In containers:  All varieties suit being grown in containers. They like a free-draining soil low in nutrients; if grown in a rich soil they will become soft and the flavor will be impaired. Use the peat, grit, bark mix of potting soil; water sparingly, keeping the container bordering on dry, and in winter definitely dry, only watering if absolutely necessary, when the leaves begin to lose too much colour. Feed only occasionally in the summer months. Put the container in a sunny spot, which will help the aromatic oils come to the leaf surface and impart a better flavor. Trim back after flowering to maintain shape and promote new growth.

Use:  Although a medical dose drawn from the whole plant is safe, any amount of the volatile oil is toxic and should not be used internally except by prescription. Avoid altogether if you are pregnant.
       Medicinal: use as tea for a gargle or mouthwash-an excellent remedy for sore throats or infected gums and hangovers.
       Cooking: good with fish or chicken


A great thing to do with herbs is to make a vinegar or an oil. These make beautiful gifts or add interesting flavor to your own cooking.

Herbal Vinegars: great for gravies and sauces, marinades and dressings.
Ingredients: 10 Tblsps. chopped herbs. Ones to try: basil, chervil, dill fennel, garlic, lemon balm, marjoram, mint, rosemary, thyme, savory or tarragon.
2 cups white wine or cider vinegar
Directions: Pound the leaves gently in a mortar. Heat half the vinegar until warm, BUT DO NOT BOIL. Pour this over the herbs in the motar. Pound further to release the flavors of the herbs. Leave to cool. Mix this mixture with the remaining vinegar and pour into a wide necked bottle. Seal tightly. Remember to use an acid proof lid Put on a sunny windowsil and shake everyday for 2 weeks. Test for flavor; if a stronger taste is required, strain the vinegar and repeat with resh herbs. Store as is or strain through double muslin and rebottle.
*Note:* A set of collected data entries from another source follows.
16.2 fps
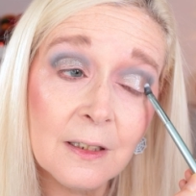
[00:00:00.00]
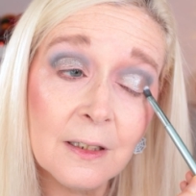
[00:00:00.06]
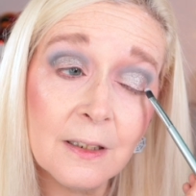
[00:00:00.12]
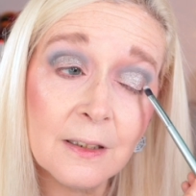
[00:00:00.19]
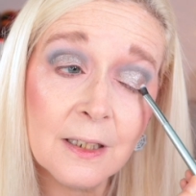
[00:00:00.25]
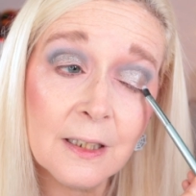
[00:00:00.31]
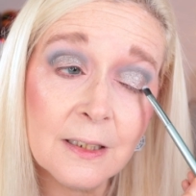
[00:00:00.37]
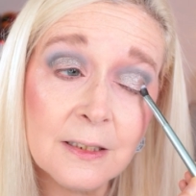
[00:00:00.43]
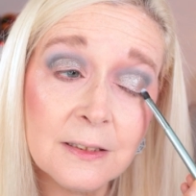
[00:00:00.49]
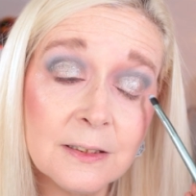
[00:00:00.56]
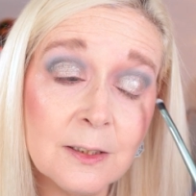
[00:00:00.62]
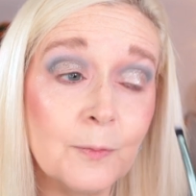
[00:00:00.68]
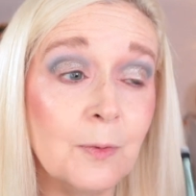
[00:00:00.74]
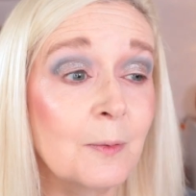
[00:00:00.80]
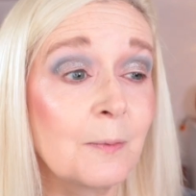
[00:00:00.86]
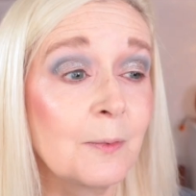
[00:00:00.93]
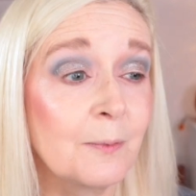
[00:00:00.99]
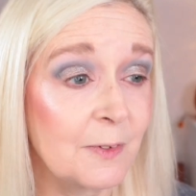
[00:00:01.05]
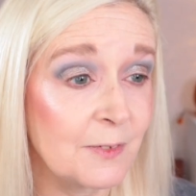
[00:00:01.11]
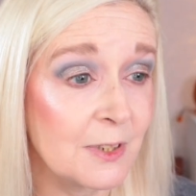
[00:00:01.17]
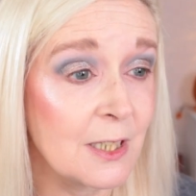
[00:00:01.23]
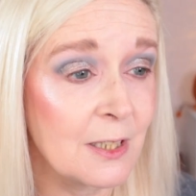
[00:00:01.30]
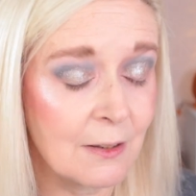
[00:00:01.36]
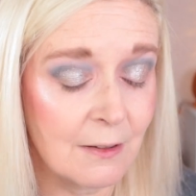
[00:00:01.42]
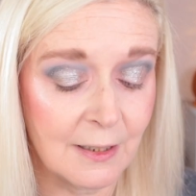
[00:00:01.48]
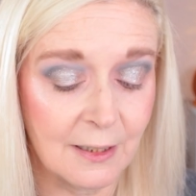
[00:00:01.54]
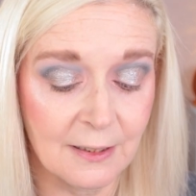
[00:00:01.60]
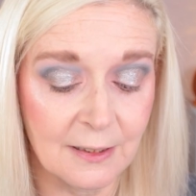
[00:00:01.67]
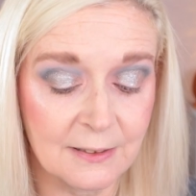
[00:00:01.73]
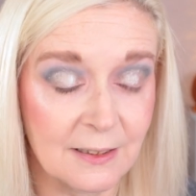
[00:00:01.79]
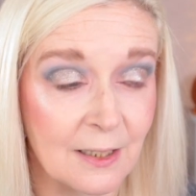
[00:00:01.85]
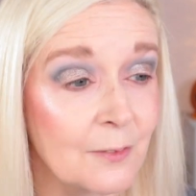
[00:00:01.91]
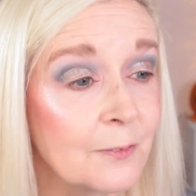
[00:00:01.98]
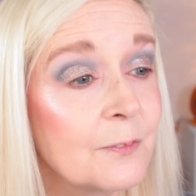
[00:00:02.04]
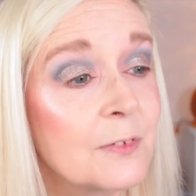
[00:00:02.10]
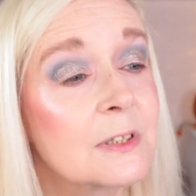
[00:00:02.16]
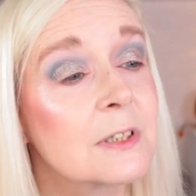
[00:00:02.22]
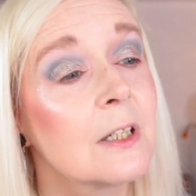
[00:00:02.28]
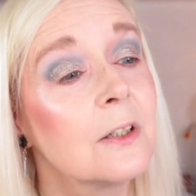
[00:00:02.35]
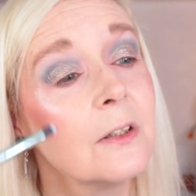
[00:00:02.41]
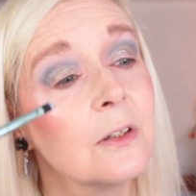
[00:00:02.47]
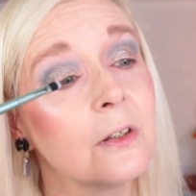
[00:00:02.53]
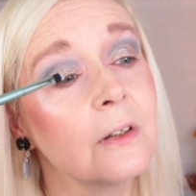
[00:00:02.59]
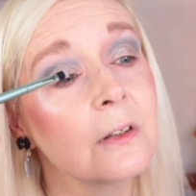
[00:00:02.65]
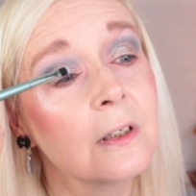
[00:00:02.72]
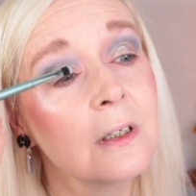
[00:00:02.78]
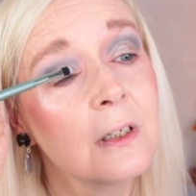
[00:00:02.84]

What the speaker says: I think that's the problem with denying yourself for so long.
Add a fresh sprig of the chosen herb to the bottle for ease of identification.

Herbal Oils: great for salad dressing, marinades, stir frys and sauteing.
Made in much the same way as the above vinegars.
Basil Oil- one of the best ways to store and capture the flavors of basil
4Tblsps basil leaves, 2 cups olive or sunflower oil.
Directions: Remove leaves from stalks, and crush the leaves in a mortar. Pound slightly, add oil, pound a little more. Mix the leaves with the remaining oil in a tightly sealed wide mouth jar.. PLace on a window sill 2 weeks, shaking every day. Strain through muslin, rebottle -add a few leaves for decoration, identification. This recipe works nicely also on: sage, dill, fennel, sweet marjoram, rosemary, thyme, and garlic (use 4 crushed cloves).

Bouquet garni oil
Combine 1Tblsp. sage, 1Tblsp lemon thyme, 1Tblsp greek oregano, 1 Tblsp parsley, 1 bay leaf, 2 cups olive or sunflower oil. See above Directions.

To make a sweet oil, use almond oil instead of olive or sunflower. Make as for herb oils above. Good herbs to try: Carnation flowers, lavender petals, lemon verbena, rose petals, and scented geraniums.